- WHAT NEEDS TO BE DONE
Could you copy exactly the lines from the one containing "(2.40 s to 3.20 s)" through the last line of the records below, leaving out any pictures?

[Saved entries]

"""

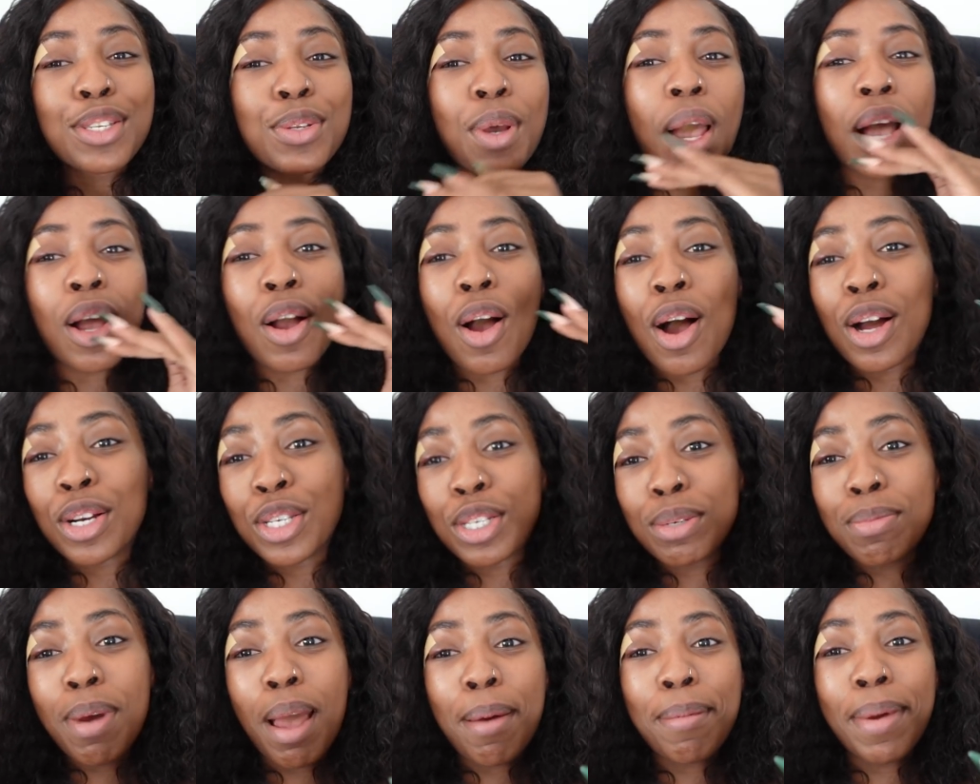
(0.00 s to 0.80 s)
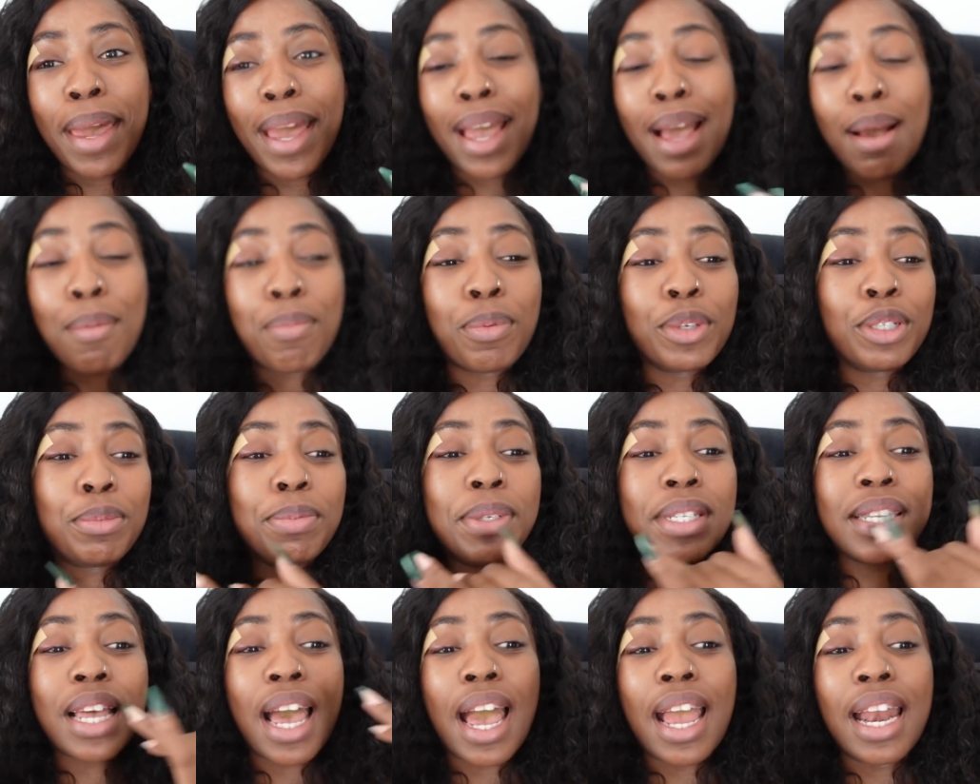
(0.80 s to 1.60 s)
So I can't do my makeup, which
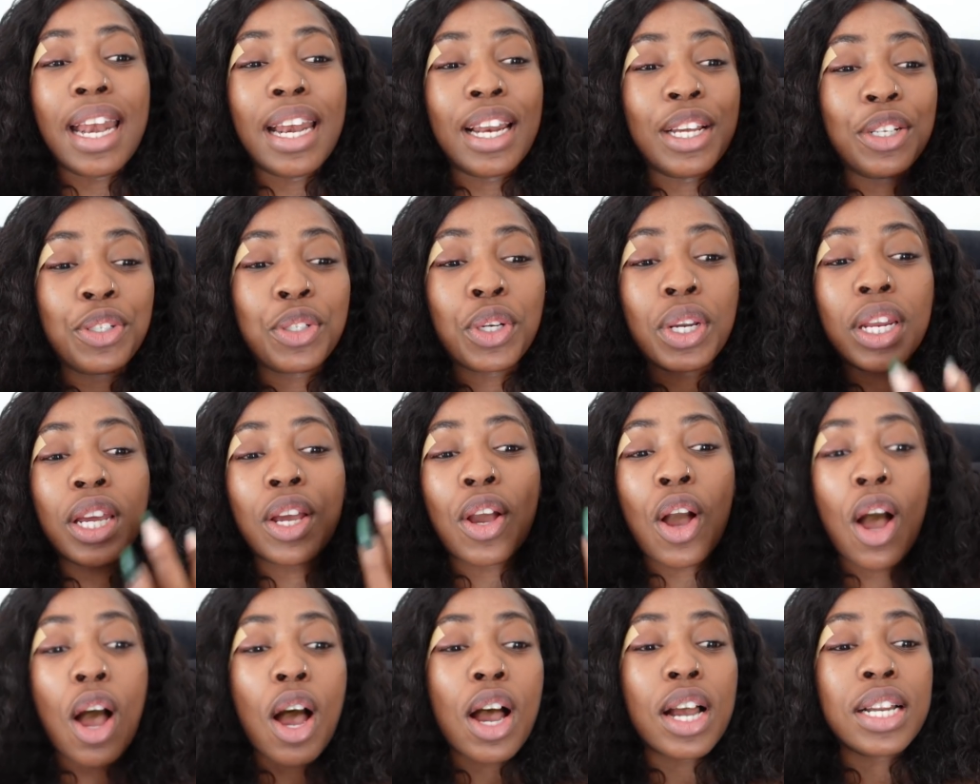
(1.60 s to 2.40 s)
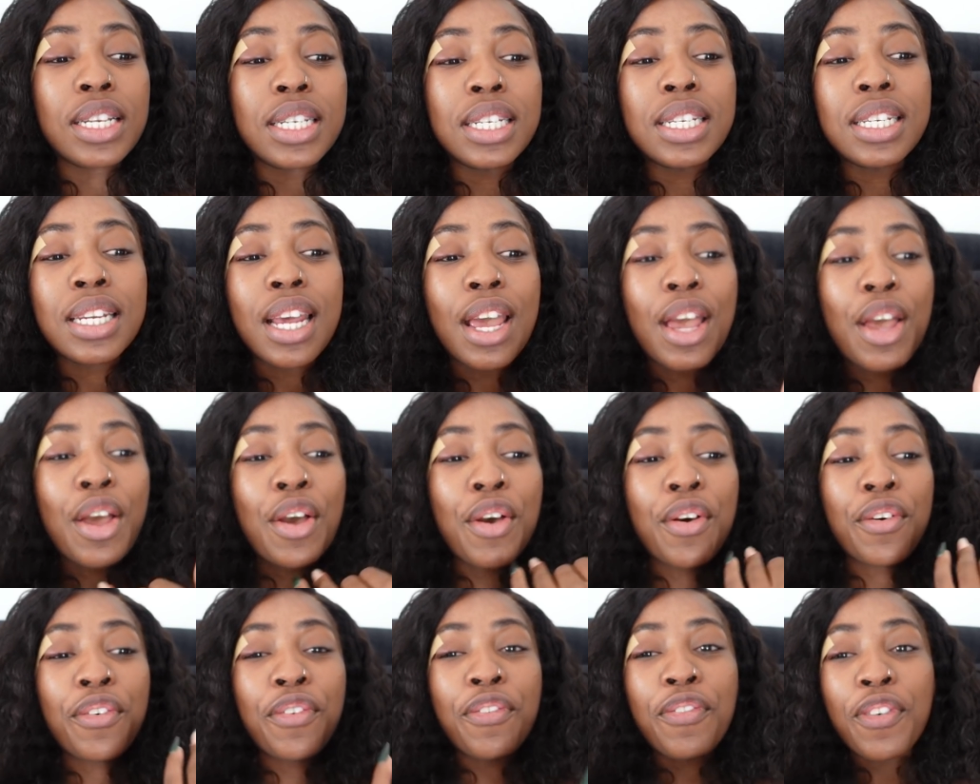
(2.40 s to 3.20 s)
means I literally can't
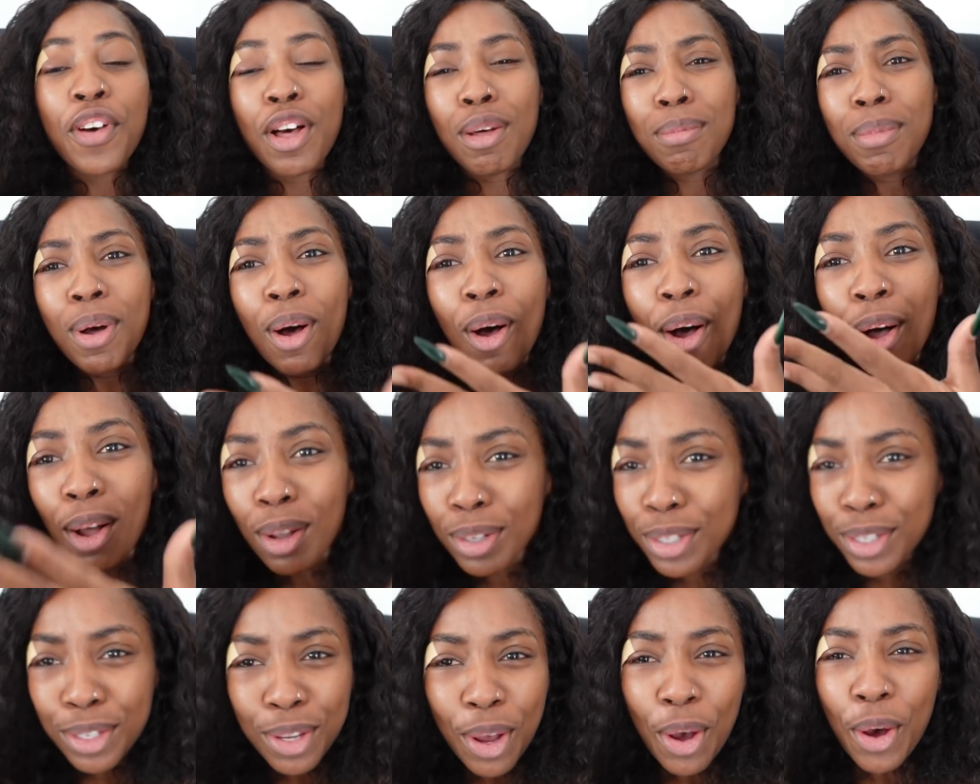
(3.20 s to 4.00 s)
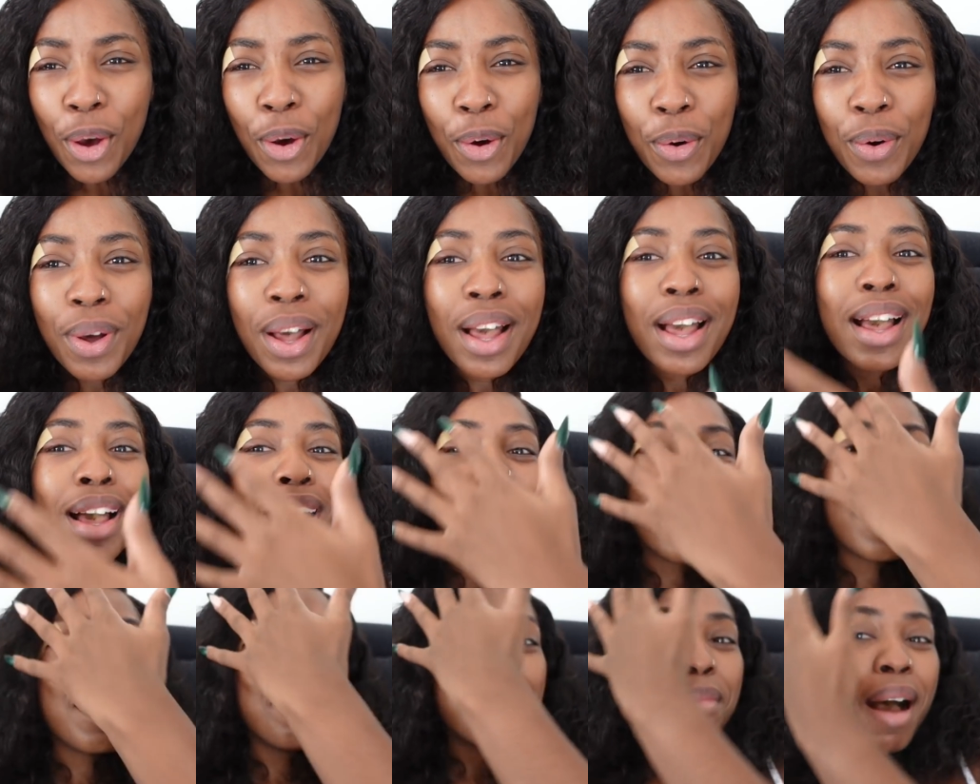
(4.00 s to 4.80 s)
film. Also,
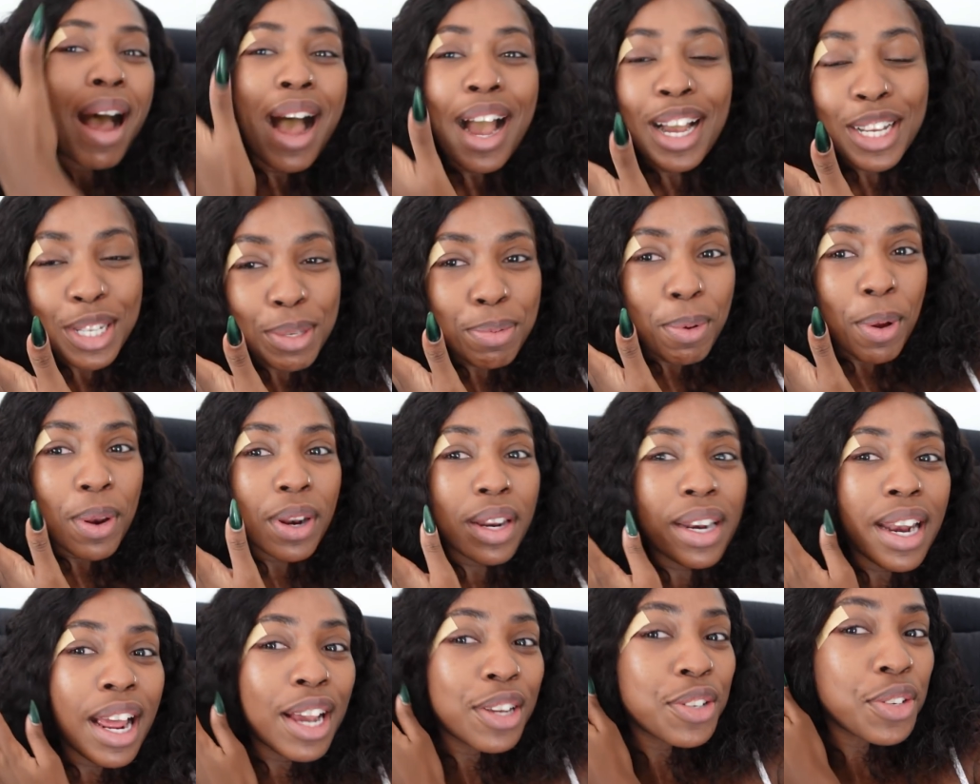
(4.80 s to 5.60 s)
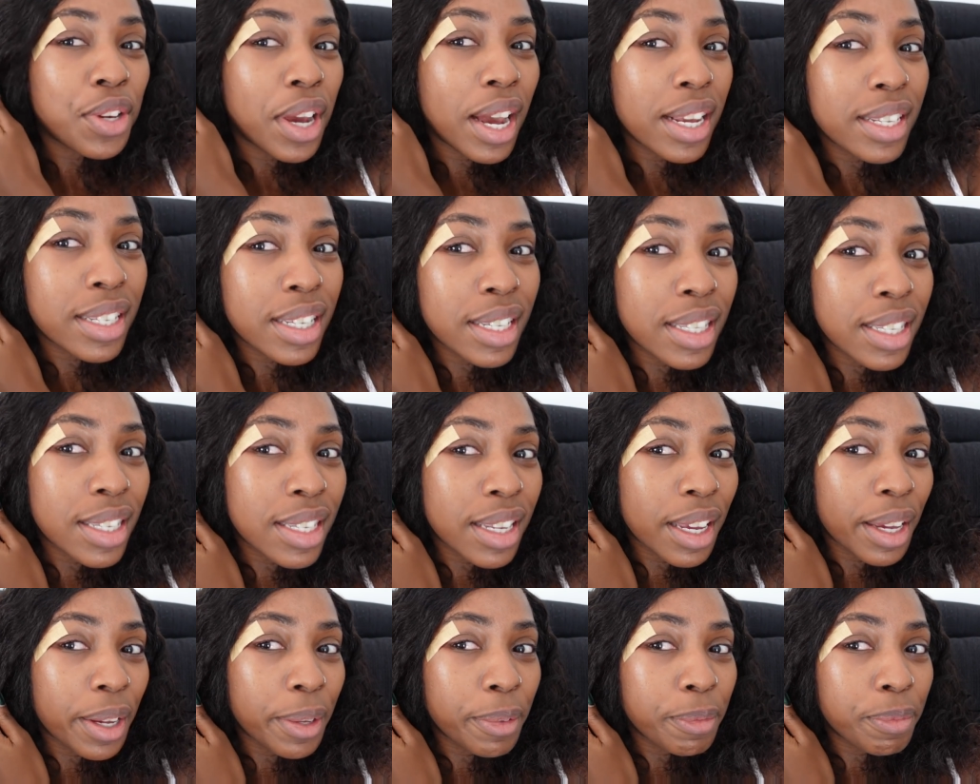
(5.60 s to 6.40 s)
my eye swollen, as you guys can
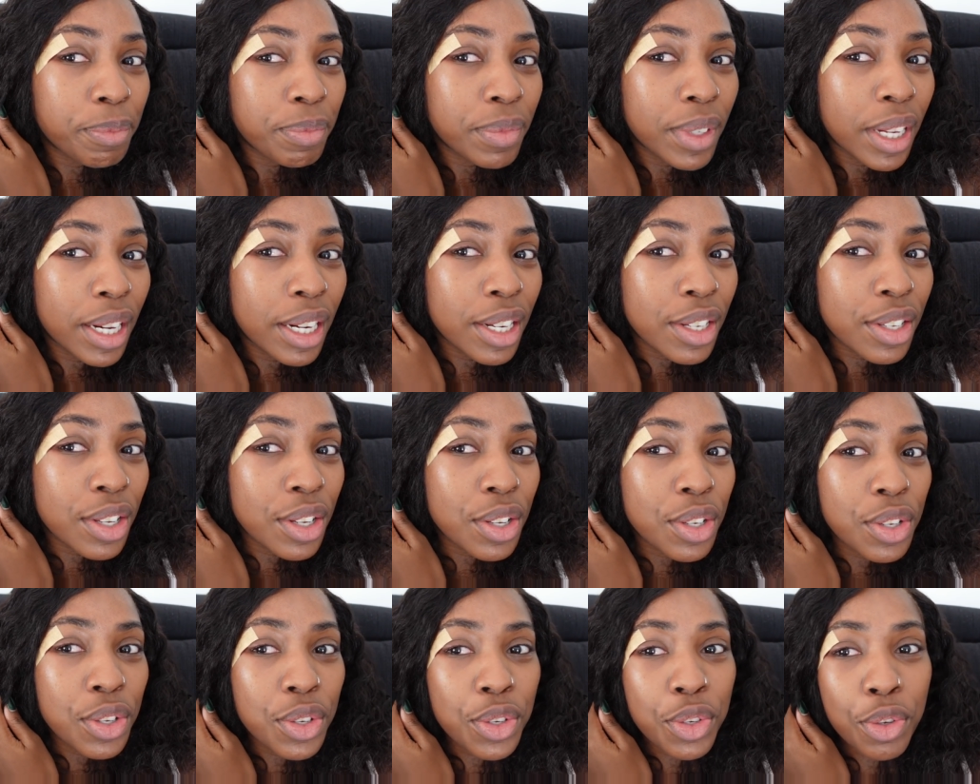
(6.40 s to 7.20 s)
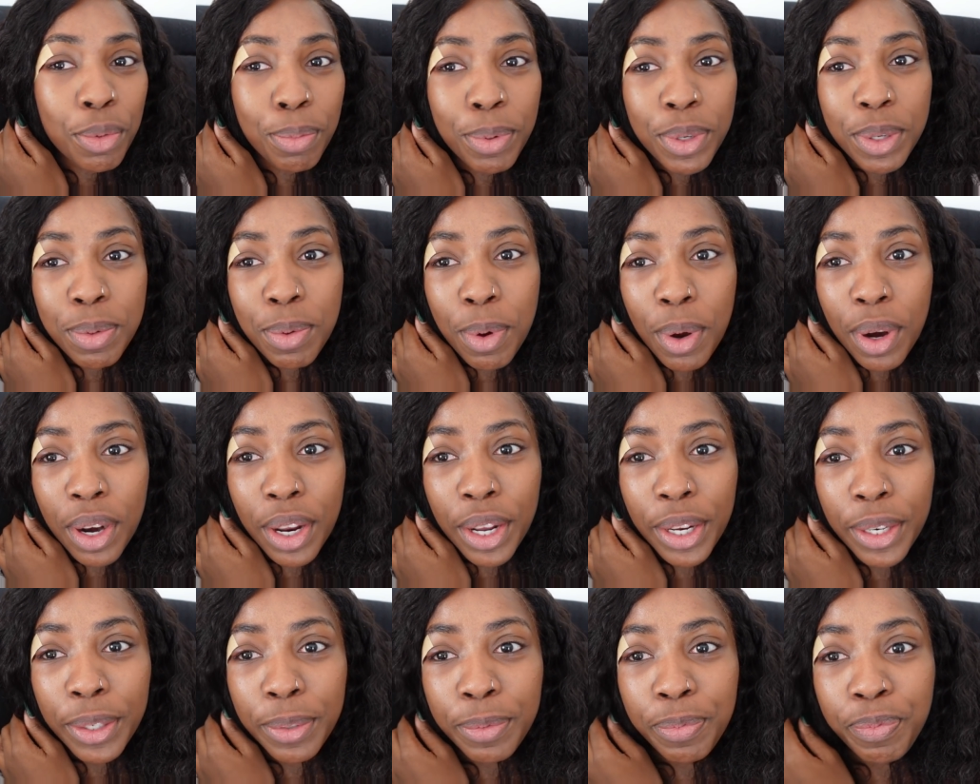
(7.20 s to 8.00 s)
see, it is super
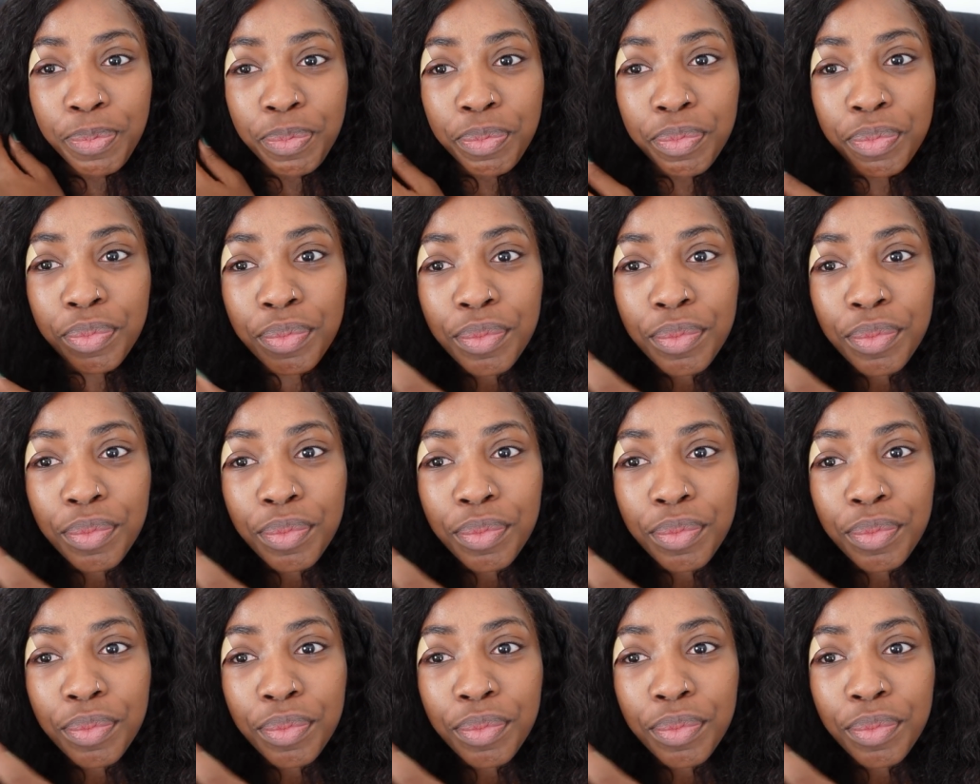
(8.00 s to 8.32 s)
swollen.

"""

- EXERCISE RESPONSE
(2.40 s to 3.20 s)
means I literally can't
(3.20 s to 4.00 s)
(4.00 s to 4.80 s)
film. Also,
(4.80 s to 5.60 s)
(5.60 s to 6.40 s)
my eye swollen, as you guys can
(6.40 s to 7.20 s)
(7.20 s to 8.00 s)
see, it is super
(8.00 s to 8.32 s)
swollen.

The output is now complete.